EXERCISE AIM. From the line holding "[00:13:34.03]" through the line holding "[00:13:34.75]" below, write out every line exactly; include both of those lines and drop the pictures.

INPUT DATA.

=== Section Start ===

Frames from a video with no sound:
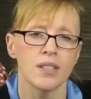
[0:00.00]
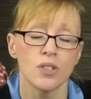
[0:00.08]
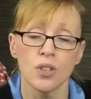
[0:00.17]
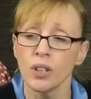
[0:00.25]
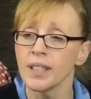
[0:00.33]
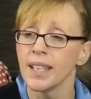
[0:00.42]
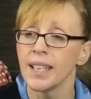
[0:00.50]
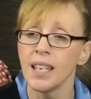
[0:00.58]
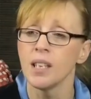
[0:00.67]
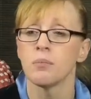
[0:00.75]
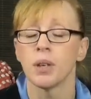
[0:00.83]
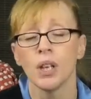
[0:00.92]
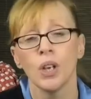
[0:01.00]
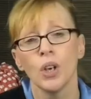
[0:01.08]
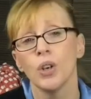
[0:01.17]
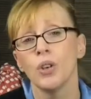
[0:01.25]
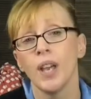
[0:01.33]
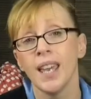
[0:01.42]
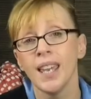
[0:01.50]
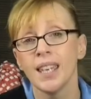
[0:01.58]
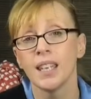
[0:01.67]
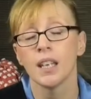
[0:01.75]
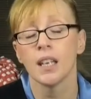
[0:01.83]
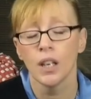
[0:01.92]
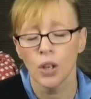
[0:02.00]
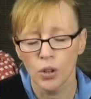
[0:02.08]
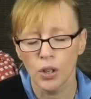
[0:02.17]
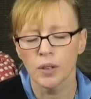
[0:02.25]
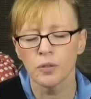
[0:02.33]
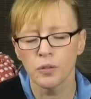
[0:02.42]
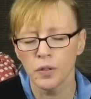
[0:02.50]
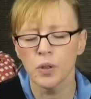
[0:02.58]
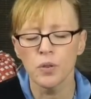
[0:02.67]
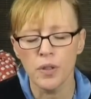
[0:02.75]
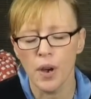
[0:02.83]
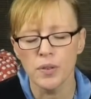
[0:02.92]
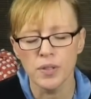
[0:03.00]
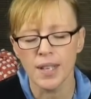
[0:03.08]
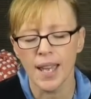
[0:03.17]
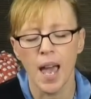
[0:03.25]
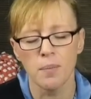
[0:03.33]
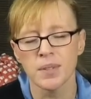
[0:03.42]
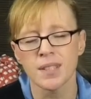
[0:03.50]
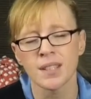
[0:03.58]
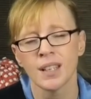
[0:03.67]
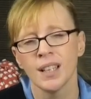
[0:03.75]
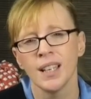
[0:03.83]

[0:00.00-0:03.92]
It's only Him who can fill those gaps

=== Section End ===
=== Section Start ===

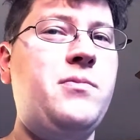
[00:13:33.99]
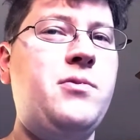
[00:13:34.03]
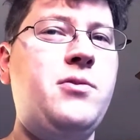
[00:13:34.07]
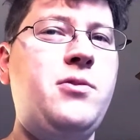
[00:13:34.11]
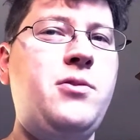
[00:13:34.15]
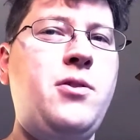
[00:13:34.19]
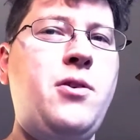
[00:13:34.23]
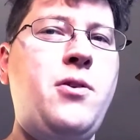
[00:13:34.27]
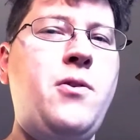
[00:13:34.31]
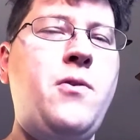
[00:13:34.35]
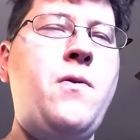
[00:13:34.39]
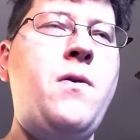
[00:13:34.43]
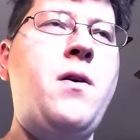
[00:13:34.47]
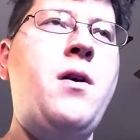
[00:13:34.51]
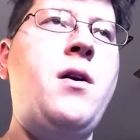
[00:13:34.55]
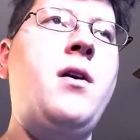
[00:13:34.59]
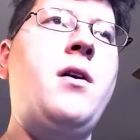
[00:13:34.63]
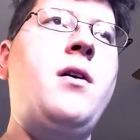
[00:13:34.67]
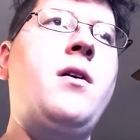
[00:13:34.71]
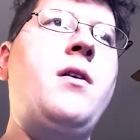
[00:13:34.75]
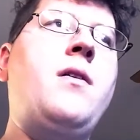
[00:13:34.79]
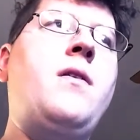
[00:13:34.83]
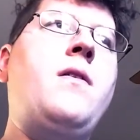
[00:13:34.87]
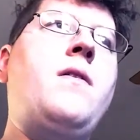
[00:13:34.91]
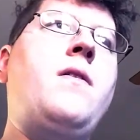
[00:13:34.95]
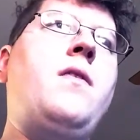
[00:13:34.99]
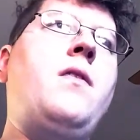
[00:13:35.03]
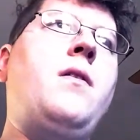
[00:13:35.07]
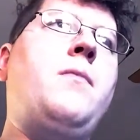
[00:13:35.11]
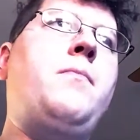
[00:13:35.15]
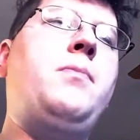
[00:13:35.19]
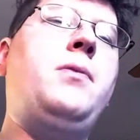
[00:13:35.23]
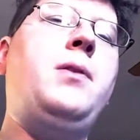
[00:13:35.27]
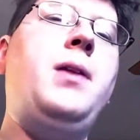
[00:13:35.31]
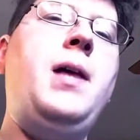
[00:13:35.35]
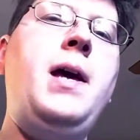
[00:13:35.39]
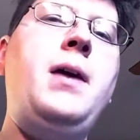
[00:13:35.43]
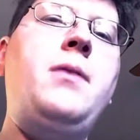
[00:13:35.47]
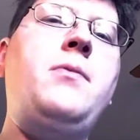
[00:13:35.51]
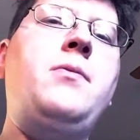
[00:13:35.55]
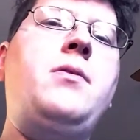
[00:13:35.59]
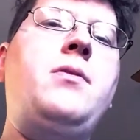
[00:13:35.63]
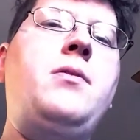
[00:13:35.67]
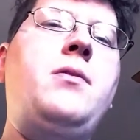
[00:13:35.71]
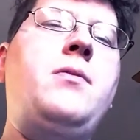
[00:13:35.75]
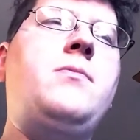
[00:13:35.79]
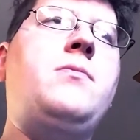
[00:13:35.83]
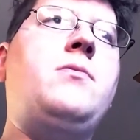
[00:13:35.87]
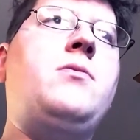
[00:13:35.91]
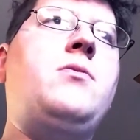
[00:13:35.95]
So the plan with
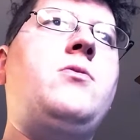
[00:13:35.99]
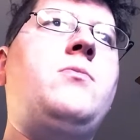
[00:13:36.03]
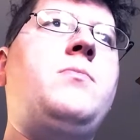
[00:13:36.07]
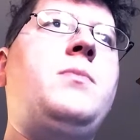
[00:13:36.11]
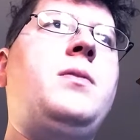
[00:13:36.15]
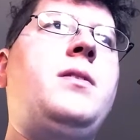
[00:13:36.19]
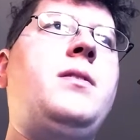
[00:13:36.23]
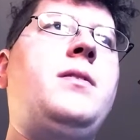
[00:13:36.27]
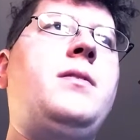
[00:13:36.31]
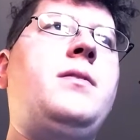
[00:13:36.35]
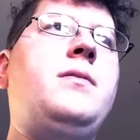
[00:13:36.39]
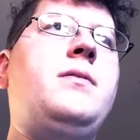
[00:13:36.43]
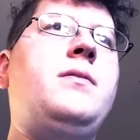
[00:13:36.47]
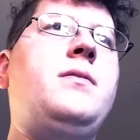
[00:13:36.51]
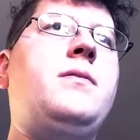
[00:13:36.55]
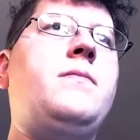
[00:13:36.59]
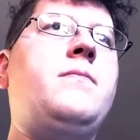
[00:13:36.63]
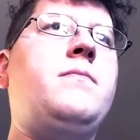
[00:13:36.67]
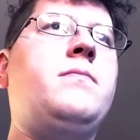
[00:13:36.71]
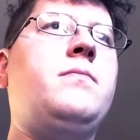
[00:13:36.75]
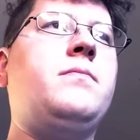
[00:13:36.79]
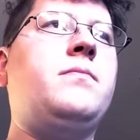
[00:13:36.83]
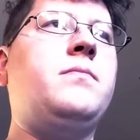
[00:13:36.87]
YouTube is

=== Section End ===

YOUR SOLUTION.
[00:13:34.03]
[00:13:34.07]
[00:13:34.11]
[00:13:34.15]
[00:13:34.19]
[00:13:34.23]
[00:13:34.27]
[00:13:34.31]
[00:13:34.35]
[00:13:34.39]
[00:13:34.43]
[00:13:34.47]
[00:13:34.51]
[00:13:34.55]
[00:13:34.59]
[00:13:34.63]
[00:13:34.67]
[00:13:34.71]
[00:13:34.75]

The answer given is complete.